14ème législature

Question N° 46692
de M. Daniel Goldberg (Socialiste, écologiste et républicain - Seine-Saint-Denis )
Question écrite
Ministère interrogé > Intérieur
Ministère attributaire > Intérieur

Rubrique > élections et référendums

Tête d'analyse > élections municipales

Analyse > élections européennes. fichier des électeurs européens. réglementation.

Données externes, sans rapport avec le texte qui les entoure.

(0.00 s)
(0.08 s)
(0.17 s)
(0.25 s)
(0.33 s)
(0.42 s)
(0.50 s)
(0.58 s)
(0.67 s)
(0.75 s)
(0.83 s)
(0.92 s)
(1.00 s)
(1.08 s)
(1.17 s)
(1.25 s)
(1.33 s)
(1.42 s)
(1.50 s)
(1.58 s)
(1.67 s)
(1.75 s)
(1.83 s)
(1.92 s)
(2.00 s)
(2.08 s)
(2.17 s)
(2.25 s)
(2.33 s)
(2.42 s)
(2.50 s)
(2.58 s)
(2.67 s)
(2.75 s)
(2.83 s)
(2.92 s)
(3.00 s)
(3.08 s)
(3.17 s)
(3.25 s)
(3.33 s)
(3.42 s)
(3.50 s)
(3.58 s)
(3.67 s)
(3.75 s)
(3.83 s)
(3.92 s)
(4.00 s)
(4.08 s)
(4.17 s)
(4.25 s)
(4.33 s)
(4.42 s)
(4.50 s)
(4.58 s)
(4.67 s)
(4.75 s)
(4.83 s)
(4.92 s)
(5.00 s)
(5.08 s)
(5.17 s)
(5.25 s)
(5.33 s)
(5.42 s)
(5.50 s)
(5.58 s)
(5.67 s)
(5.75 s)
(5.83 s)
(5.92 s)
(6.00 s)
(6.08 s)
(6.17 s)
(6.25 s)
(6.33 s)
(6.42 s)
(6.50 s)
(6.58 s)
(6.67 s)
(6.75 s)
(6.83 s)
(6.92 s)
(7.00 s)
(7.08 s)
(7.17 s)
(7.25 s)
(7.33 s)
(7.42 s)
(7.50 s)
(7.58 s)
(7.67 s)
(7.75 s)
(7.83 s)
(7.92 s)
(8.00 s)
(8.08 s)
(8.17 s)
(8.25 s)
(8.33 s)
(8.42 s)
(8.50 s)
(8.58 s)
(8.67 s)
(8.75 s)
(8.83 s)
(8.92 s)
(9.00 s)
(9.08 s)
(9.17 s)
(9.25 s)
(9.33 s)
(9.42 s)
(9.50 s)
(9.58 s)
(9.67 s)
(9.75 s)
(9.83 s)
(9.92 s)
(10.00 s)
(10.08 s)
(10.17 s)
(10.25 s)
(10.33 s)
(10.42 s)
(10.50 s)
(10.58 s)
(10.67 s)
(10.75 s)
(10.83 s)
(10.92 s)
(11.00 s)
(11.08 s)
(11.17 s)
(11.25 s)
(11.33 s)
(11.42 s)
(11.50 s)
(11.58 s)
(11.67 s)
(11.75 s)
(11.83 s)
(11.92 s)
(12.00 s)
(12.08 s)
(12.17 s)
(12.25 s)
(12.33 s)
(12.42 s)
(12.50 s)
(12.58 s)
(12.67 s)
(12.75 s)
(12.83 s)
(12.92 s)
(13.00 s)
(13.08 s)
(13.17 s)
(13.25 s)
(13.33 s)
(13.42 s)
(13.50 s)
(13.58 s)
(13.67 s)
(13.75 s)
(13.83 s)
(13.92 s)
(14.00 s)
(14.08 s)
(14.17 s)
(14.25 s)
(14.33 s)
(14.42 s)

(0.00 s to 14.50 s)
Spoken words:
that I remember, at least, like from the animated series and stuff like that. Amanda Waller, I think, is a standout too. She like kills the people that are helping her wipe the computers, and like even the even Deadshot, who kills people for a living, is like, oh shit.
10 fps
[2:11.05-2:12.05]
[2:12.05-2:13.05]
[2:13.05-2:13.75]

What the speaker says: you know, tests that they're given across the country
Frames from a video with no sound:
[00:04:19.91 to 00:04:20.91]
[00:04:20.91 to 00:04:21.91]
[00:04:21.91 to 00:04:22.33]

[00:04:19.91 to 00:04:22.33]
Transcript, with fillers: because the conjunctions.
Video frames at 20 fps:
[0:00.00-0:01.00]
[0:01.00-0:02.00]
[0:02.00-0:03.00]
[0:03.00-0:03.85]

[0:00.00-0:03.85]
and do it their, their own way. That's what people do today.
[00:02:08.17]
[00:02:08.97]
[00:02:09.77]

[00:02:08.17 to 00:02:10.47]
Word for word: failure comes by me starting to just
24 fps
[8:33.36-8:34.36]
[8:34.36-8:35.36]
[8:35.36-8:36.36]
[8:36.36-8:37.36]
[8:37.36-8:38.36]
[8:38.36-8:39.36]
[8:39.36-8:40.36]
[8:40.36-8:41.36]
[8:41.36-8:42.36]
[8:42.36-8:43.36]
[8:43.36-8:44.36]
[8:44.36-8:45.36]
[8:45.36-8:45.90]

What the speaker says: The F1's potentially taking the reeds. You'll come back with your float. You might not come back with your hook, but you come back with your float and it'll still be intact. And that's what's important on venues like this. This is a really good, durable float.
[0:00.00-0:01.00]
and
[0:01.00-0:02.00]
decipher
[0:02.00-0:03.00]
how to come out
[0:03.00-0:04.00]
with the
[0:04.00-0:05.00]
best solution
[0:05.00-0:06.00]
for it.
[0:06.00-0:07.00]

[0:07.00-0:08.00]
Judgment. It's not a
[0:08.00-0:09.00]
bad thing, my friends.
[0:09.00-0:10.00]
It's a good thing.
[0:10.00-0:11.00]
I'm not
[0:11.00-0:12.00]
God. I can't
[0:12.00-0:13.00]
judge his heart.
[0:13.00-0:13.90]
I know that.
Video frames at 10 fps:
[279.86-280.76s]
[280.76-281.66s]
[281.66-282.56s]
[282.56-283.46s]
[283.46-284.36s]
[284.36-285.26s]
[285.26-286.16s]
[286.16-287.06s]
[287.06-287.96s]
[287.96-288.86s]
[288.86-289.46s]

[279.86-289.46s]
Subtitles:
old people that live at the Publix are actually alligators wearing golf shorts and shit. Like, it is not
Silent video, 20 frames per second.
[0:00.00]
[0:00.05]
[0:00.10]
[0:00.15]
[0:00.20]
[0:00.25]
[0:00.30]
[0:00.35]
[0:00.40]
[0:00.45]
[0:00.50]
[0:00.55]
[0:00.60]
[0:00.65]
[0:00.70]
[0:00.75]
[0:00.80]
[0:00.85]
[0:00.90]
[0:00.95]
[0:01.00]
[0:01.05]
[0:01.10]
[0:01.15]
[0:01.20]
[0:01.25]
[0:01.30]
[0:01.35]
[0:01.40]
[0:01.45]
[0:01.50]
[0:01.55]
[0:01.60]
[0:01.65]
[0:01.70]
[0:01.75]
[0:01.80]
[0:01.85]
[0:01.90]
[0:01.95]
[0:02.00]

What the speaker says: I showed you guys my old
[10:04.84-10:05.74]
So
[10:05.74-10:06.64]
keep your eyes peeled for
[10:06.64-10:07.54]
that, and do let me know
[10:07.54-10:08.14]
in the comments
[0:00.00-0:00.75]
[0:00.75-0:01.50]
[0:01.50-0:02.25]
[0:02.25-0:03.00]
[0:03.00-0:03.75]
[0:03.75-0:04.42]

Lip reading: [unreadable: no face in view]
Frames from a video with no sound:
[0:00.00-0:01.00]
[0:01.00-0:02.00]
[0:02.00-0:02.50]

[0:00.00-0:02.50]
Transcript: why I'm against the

Question publiée au JO le : 24/12/2013 page : 13400
Réponse publiée au JO le : 30/09/2014 page : 8271
Date de changement d'attribution: 27/08/2014
Date de renouvellement: 15/04/2014
Date de renouvellement: 16/09/2014

Texte de la question

M. Daniel Goldberg interroge M. le ministre de l'intérieur sur la complexité qui prévaut pour l'inscription des électeurs de pays membres de l'Union européenne pour les élections auxquels ils ont le droit de participer, le scrutin municipal et le scrutin européen. En effet, pour être inscrit sur les listes électorales afin d'être électeur aux élections municipales, il faut remplir le formulaire Cerfa n° 12670*01 mais, pour être inscrit sur les listes électorales afin d'être électeur aux élections européennes, il faut remplir le formulaire Cerfa n° 12671*01. Cette double formalité est souvent ignorée des citoyens européens et un électeur venant s'inscrire au service d'état civil pour les élections municipales ne se voit pas toujours invité à remplir l'autre formulaire. Ainsi, un électeur ayant participé à l'élection de son maire en mars 2014 pourrait être surpris de ne pas retrouver son nom sur les listes électorales en mai 2014. Ce double fichier représente une entrave certaine à la participation la plus importante possible des électeurs européens aux élections auxquelles leur participation est admise. Elle est source de complexité administrative. Aussi, il lui demande quelles dispositions il entend prendre visant à la création d'un fichier unique des électeurs européens.

Texte de la réponse

Le droit pour les citoyens de l'Union européenne résidant en France de prendre part aux élections municipales leur a été ouvert par la Directive n° 94/80/CE du 19 décembre 1994, transposée par la loi organique n° 98-204 du 25 mai 1998 dont les dispositions ont été codifiées aux articles L. O. 227-1 et suivants du code électoral. Le droit de participer aux élections des représentants au Parlement européen leur a par ailleurs été ouvert par la Directive n° 93/109/CE du 6 décembre 1993 et la loi n° 94-104 du 5 février 1994, laquelle, a créé un article 2-1 dans la loi n° 77-729 du 7 juillet 1977. En application des dispositions des articles L. O. 227-2 et 2-2 de la loi du 7 juillet 1977, la participation des électeurs issus d'un Etat membre de l'Union européenne autre que la France aux élections municipales et à l'élection des représentants français au Parlement européen est subordonnée à l'inscription des intéressés sur une liste électorale complémentaire spécifique à chacune de ces élections. L'existence de deux listes électorales complémentaires se justifie par le fait qu'un citoyen de l'Union européenne peut souhaiter participer aux élections municipales en France sans vouloir participer à l'élection des représentants de la France au Parlement européen ou l'inverse. Les conséquences attachées à une inscription sur une liste complémentaire pour les élections municipales ou sur une liste complémentaire pour les élections européennes sont en effet différentes. Si l'inscription sur une liste électorale complémentaire pour les élections municipales n'interdit pas à un résident communautaire de voter à une élection municipale dans un autre Etat de l'Union, son inscription sur une liste électorale complémentaire pour les élections européennes le prive en revanche de son droit de vote dans tout autre Etat de l'Union européenne que la France. Il devra à cet égard demander sa radiation des listes électorales complémentaires européennes en France s'il souhaite recouvrer son droit de vote à l'élection au Parlement européen dans le pays dont il est ressortissant. Les formulaires d'inscription sur les listes électorales complémentaires indiquent en tout état de cause de façon très explicite que la demande d'inscription vaut pour les élections municipales ou au contraire pour les élections des représentants français au Parlement européen. Dans ce contexte, il n'est pas envisagé de créer une liste électorale complémentaire unique.